## To do
Nothing in the data should change when you return it, but leave the pictures out.
***** Dataset entries
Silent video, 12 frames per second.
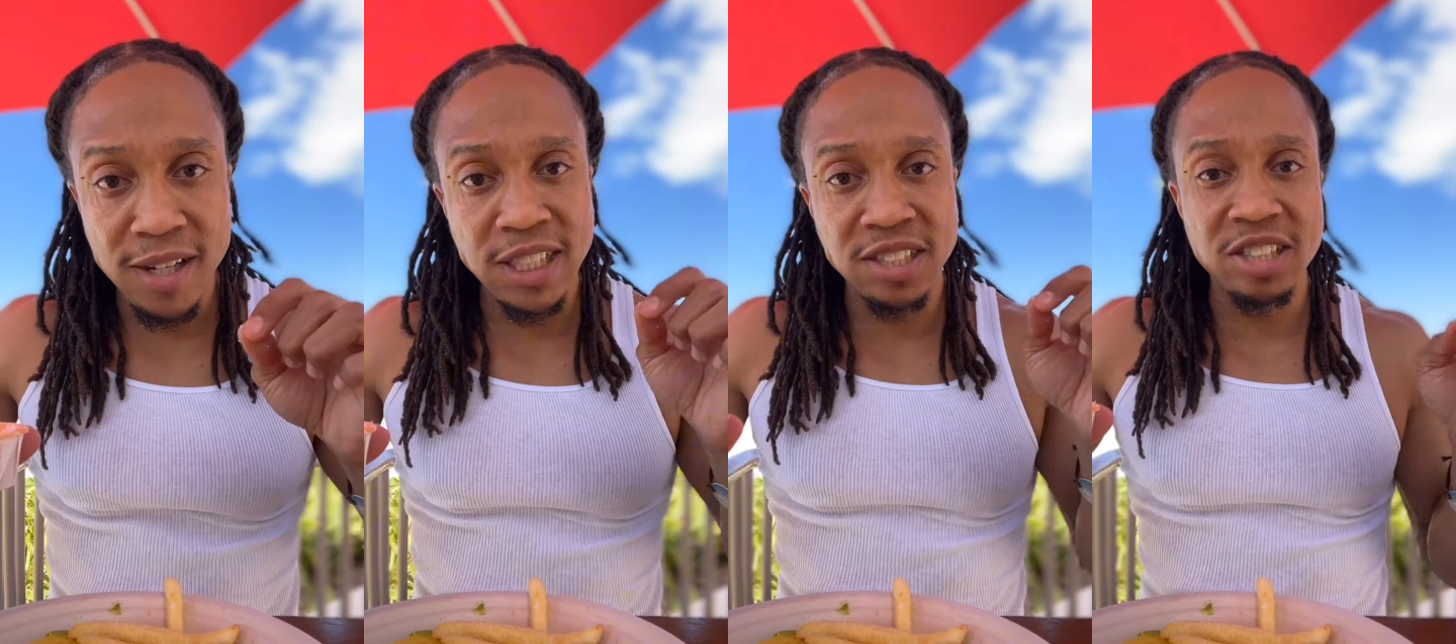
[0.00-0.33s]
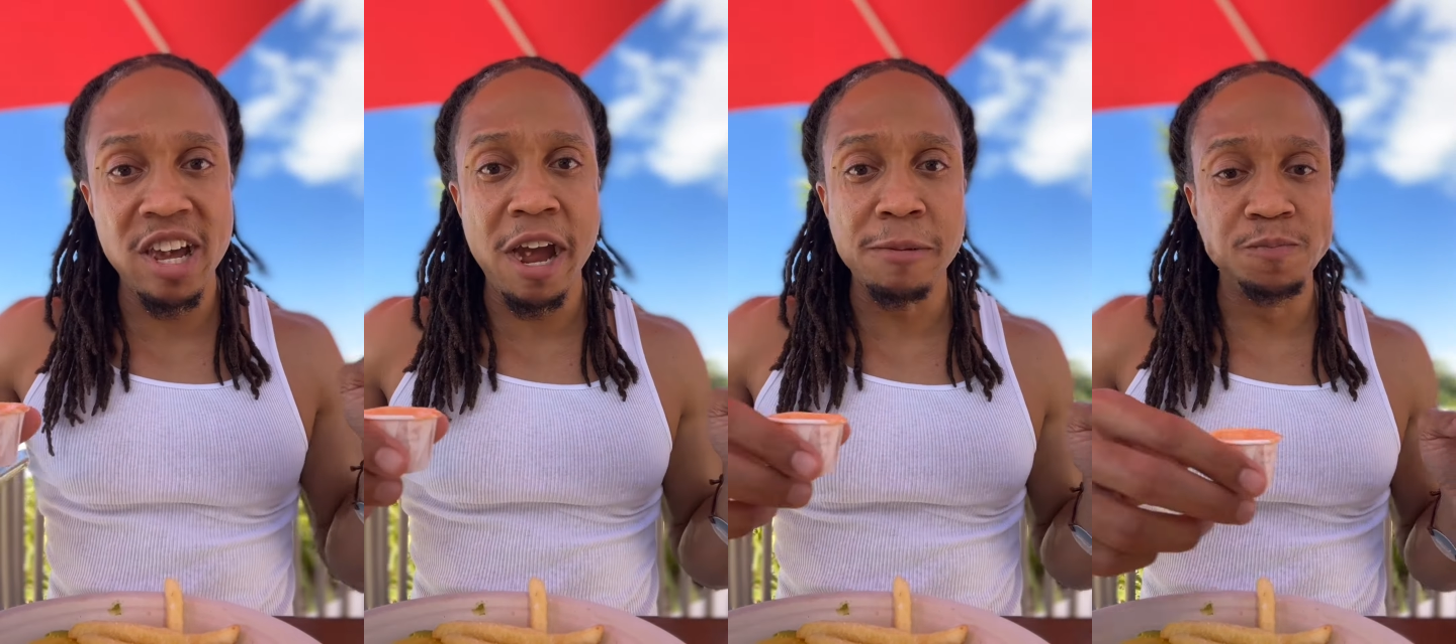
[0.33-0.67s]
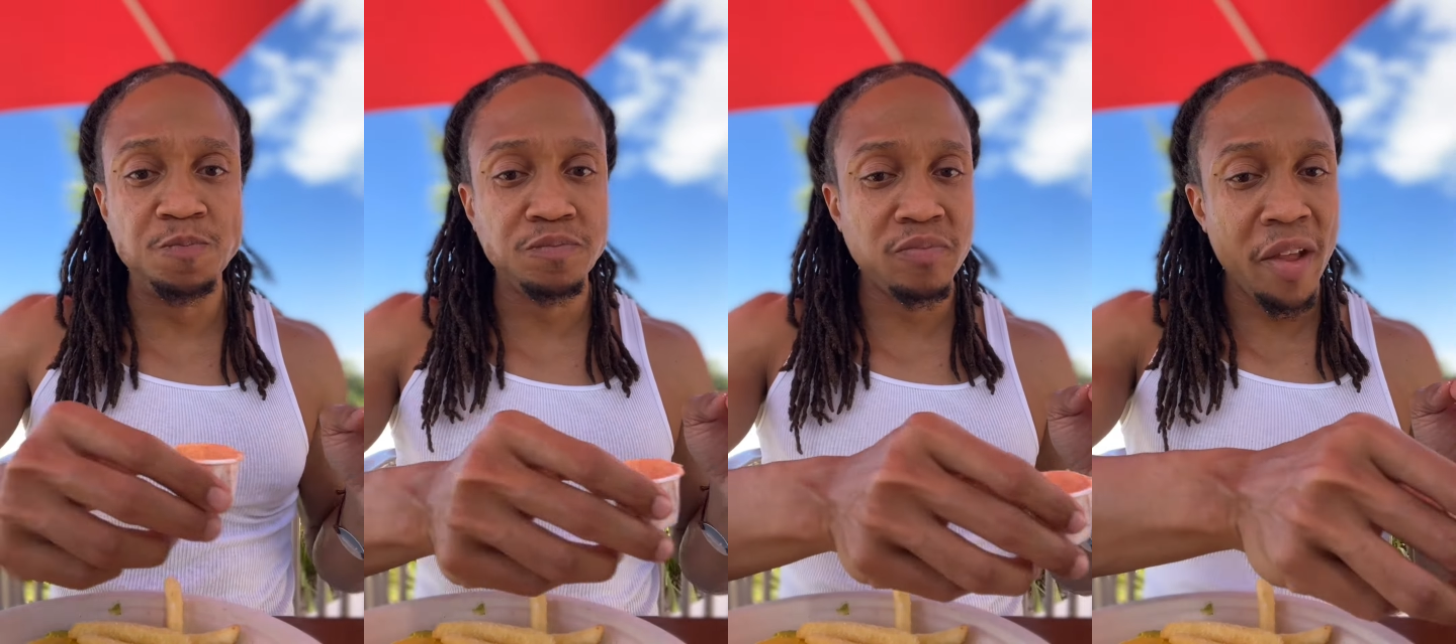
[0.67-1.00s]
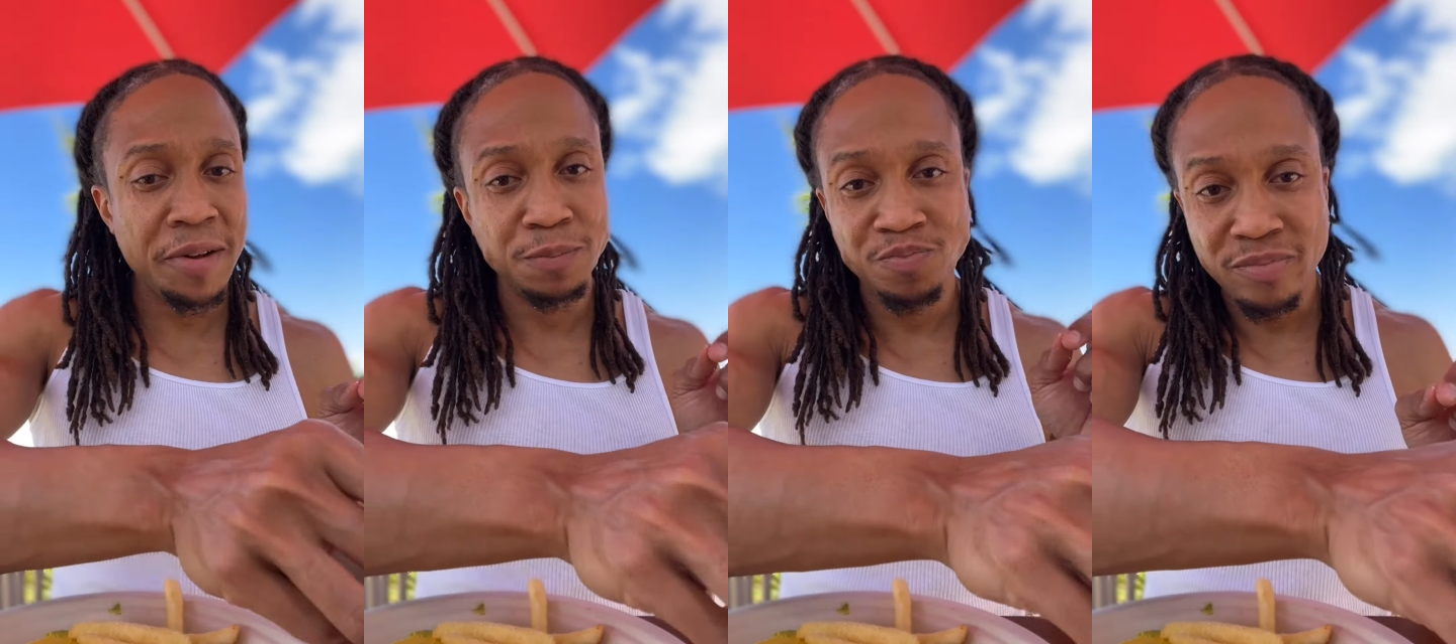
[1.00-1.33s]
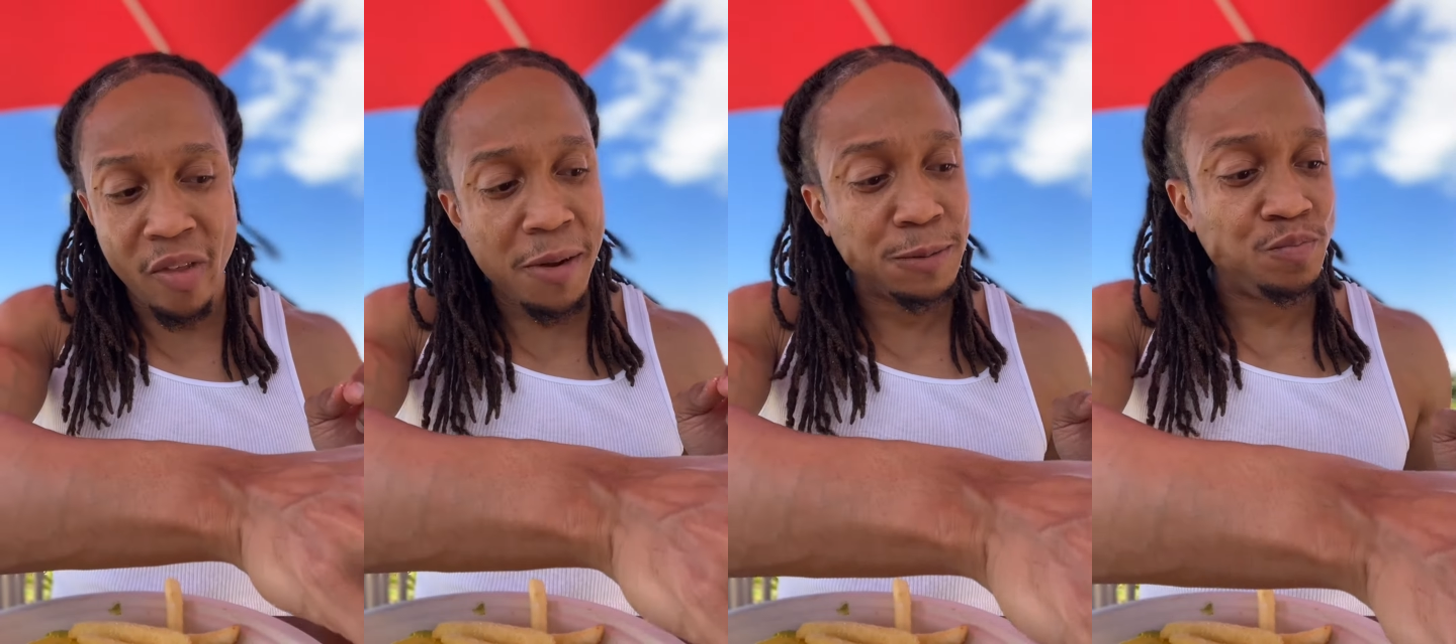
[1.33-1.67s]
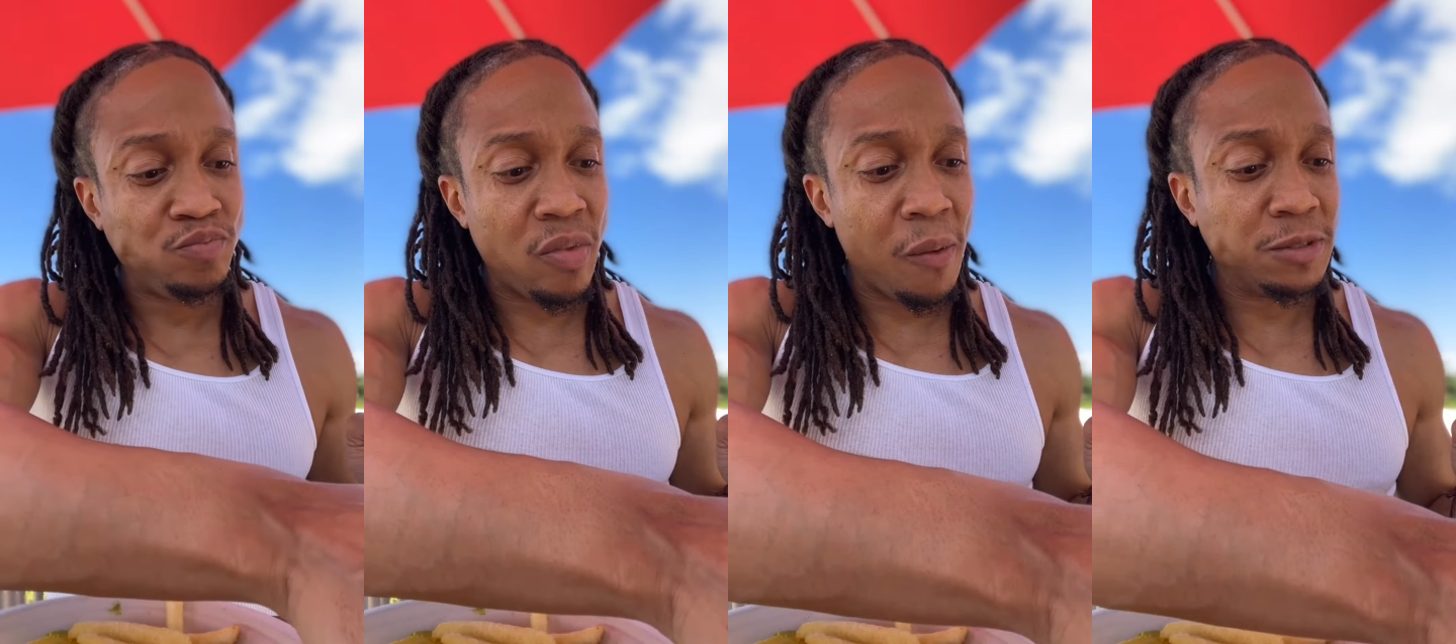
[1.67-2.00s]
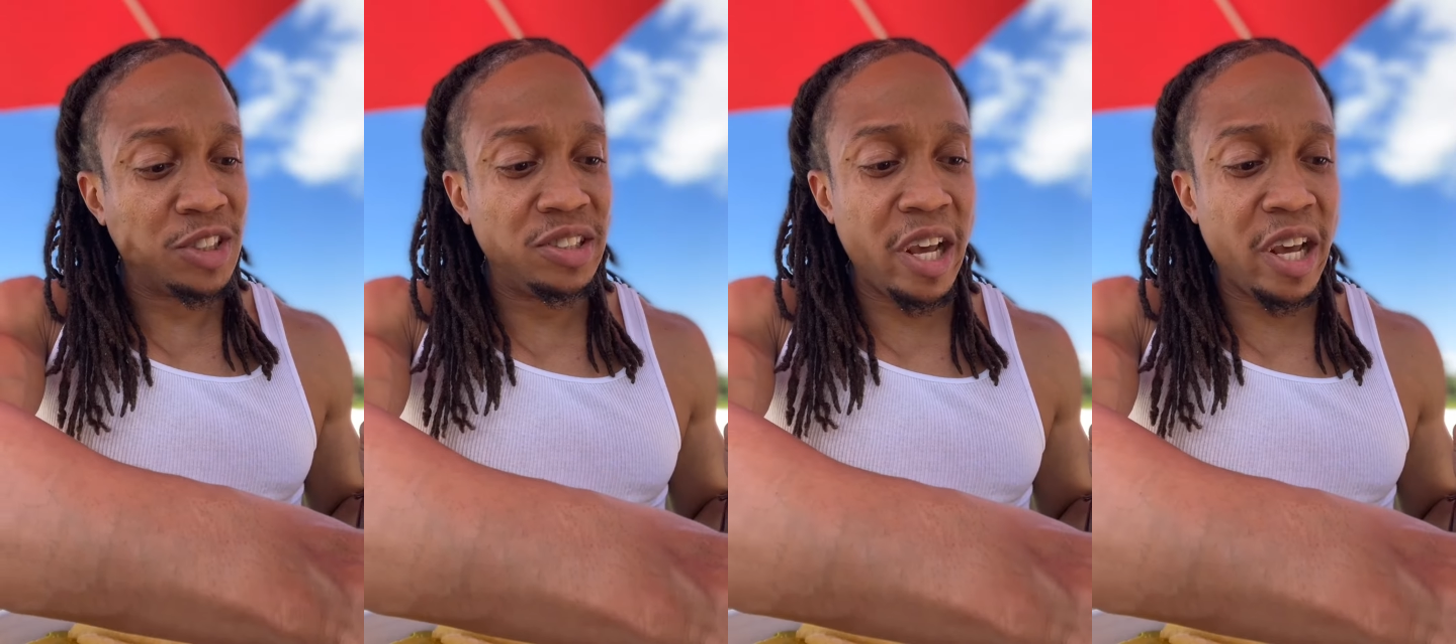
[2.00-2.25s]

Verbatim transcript: It's that. It's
**********
## Answer to this exercise
Silent video, 12 frames per second.
[0.00-0.33s]
[0.33-0.67s]
[0.67-1.00s]
[1.00-1.33s]
[1.33-1.67s]
[1.67-2.00s]
[2.00-2.25s]

Verbatim transcript: It's that. It's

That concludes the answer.